Q: Where does region come from in assign_region method (file example1.rs)?

A: This may sound confusing because it seems like the region is an input parameter coming out of nowhere. In order to understand it we should go back to the assign_region method defined on the Layouter trait. The assign region function takes an assignment as input which is a closure that takes a mutable reference to a Region instance as its argument, and returns a result of type AR. The closure is responsible for assigning variables and constraints to the Region. So, to answer the initial question, the region parameter used inside layouter.assign_region is not derived from any external source; rather, it is created by the assign_region method itself and passed to the closure as an argument.

Q: When would you even set the selector to 0?

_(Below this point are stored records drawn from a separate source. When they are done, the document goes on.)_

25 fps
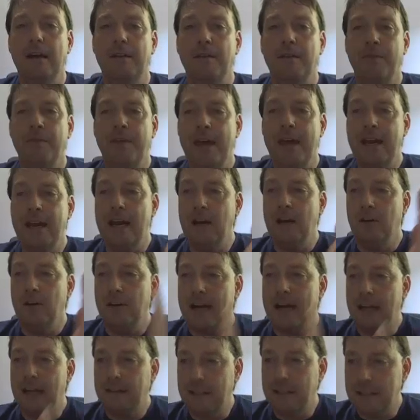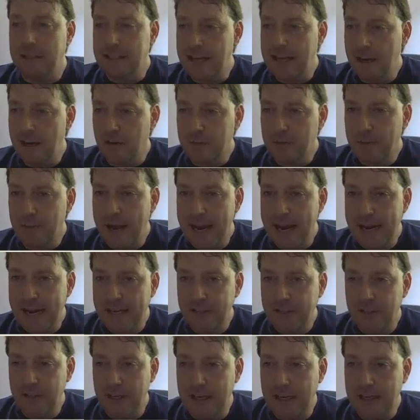Then I look at the sales
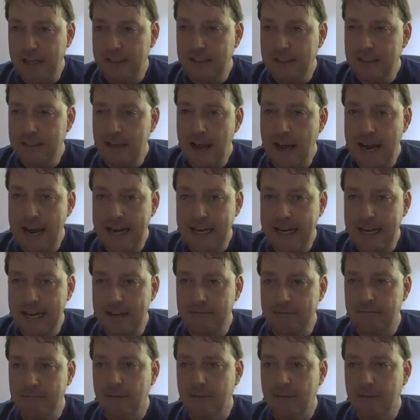page inside it.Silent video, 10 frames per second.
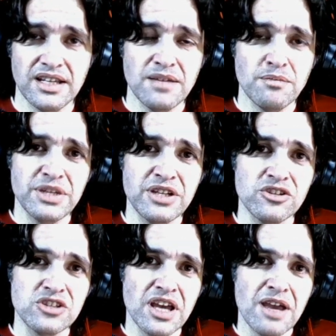
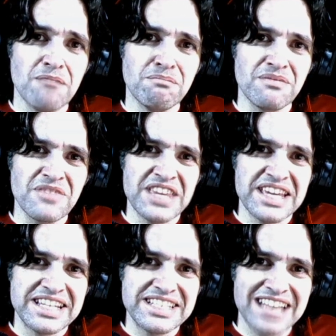Because the
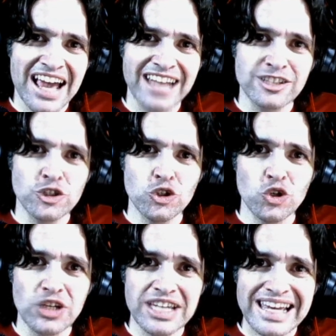exact
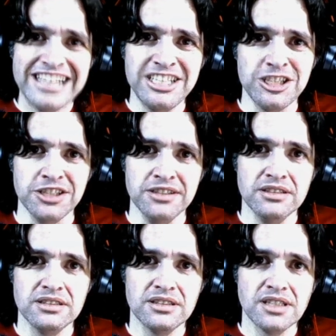location
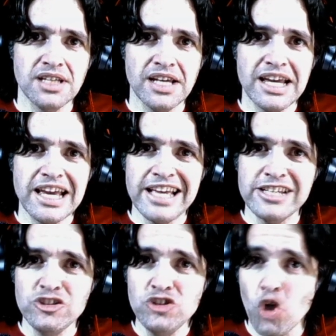is
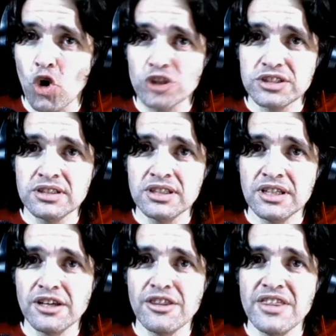not
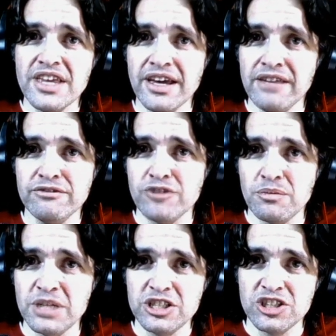the
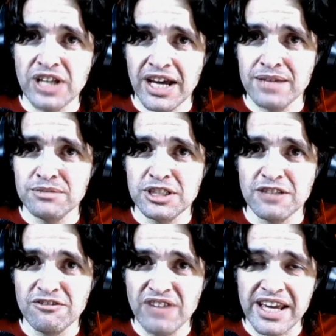information I'm
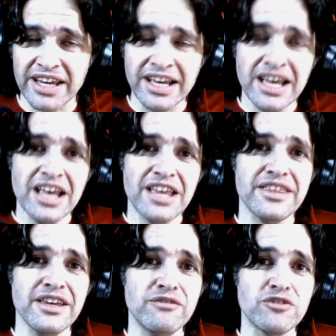conveying. The
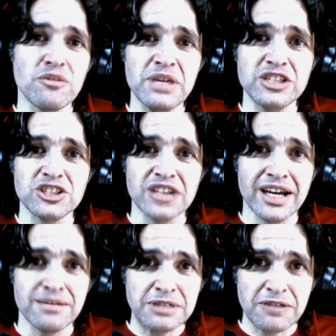information
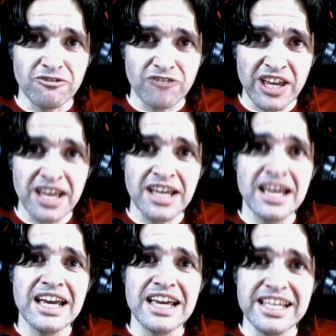I'm conveying
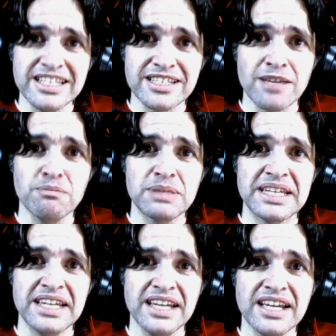is
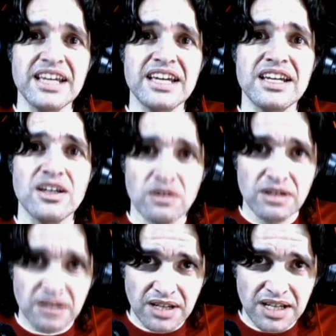simply,
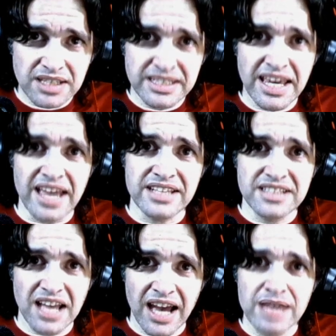yes,
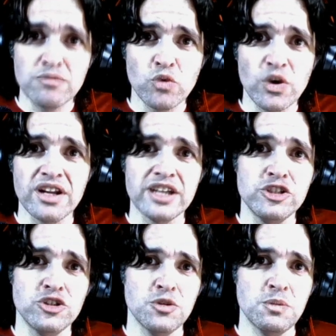I'm where I
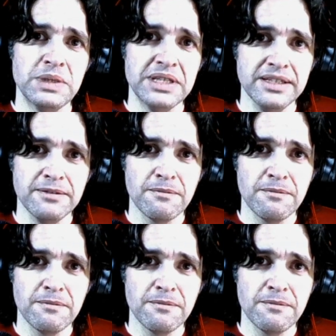should be.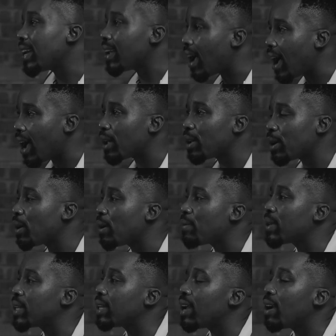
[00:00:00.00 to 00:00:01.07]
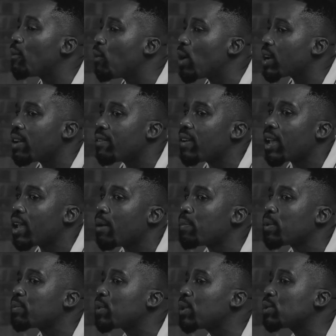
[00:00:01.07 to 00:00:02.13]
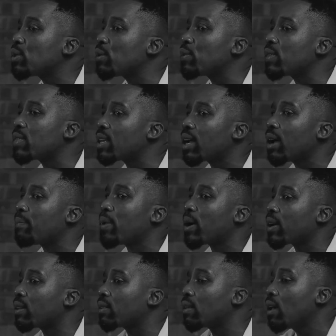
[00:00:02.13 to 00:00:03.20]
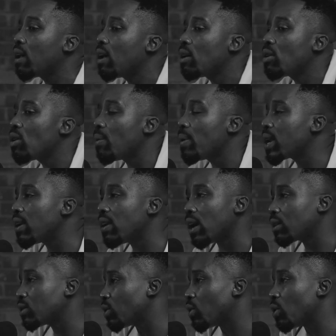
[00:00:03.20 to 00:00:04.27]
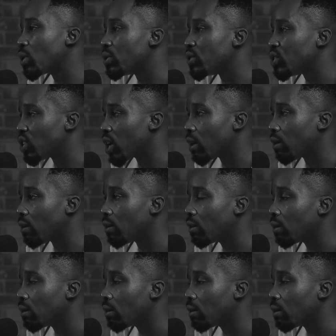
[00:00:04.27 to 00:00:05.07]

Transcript: Yeah, you know what I mean? Whatever happened, because if you think about it, nobody likes to go to jail.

A: You can set the selector to 0 when you want to skip a constraint. Also the number of rows is always 2^k, so if you are not using the entire rows you can set the selector to 0.

Q: Would it be possible to create a region that doesn't involve any selector?

A: Yes, for example when you want to initalize some input values. You can create a region that doesn't involve any selector and just assign values to the table.

Fibonacci Circuit

Run example 1

You can find all the reference inside the repository itself! cargo run --bin example1

The example 1 refers to this video => https://learn.0xparc.org/materials/halo2/learning-group-1/halo2-api

Run example 2

The example 2 refers to this video => https://learn.0xparc.org/materials/halo2/learning-group-1/halo2-api-continued

The example adds the instance columns on top of the first example

cargo run --all-features --bin example2 to print out the graph of the circuit

Run example 3

The example 3 refers to this video starting from minute 21 => https://learn.0xparc.org/materials/halo2/learning-group-1/halo2-api-continued

The example adds some optimization on top of the second example. In particular we can see that in the example 1 and 2 the structure of the table contained three column and each row was responsible for a fibonacci operation. This can be described by this table

a b c
1 1 2
1 2 3
2 3 5
3 5 8
5 8 13
8 13 21
13 21 34
21 34 55

We can see that we are performing a lot of redundant computation. Especially the 2 permutation checks between two rows (prev_b=a and prev_c = b`) are not really necessary. We create an advice table that has this structure. This will eliminate the need for these permutation checks.

a |

1 |
1 | 2 | 3 | 5 | 8 | 13 | 21 | 34 | 55 |

The new custom gate structure can be visualed like this

In the example 3 we consider only a single advice column

cargo run --all-features --bin example3 to print out the graph of the circuit

Open Questions about Halo2

  • What are the layouters/regions and why would you use that? and what is the offset here?

A: A region is like a block that can span on multiple lines and selectors and within this block you are concerned about relative offsets. Inside a region you basically need cells to be placed in specific position on relative to the other. If you do not care about how two blocks interact with each other, then you should define them in separate regions. By setting separate regions, you let the layouter perform some optimization on the layout of your region!

  • Do I need to create a region for every value that I assign into the circuit? What does region1 in the example mean? It seems there's no custom gates there...
  • What is FloorPlanner?
  • Where am I enforcing the permutation check? Is copy_advice the way to set copy constraints? Or is it enable_equality?
  • What is a fiboChip, how do you define it?
  • What should we pass inside instance? Why do we pass an empty vector?
  • K is the size of the circuit. What does that mean? This is performed in the main function.
  • What if I have empty rows? Do I need to fill up each row?
  • What is the type of optmization that we are performing in example3?

A: In the example3 we are fewer advice columns (we move from 3 to 1) and we perform lesser permutation checks

  • Why we change the type to AssignedCell <F,F>? Now we no longer access a value from a cell using 0
  • Are values included in the fixed column to be considered as public values? Or are these part of the witness?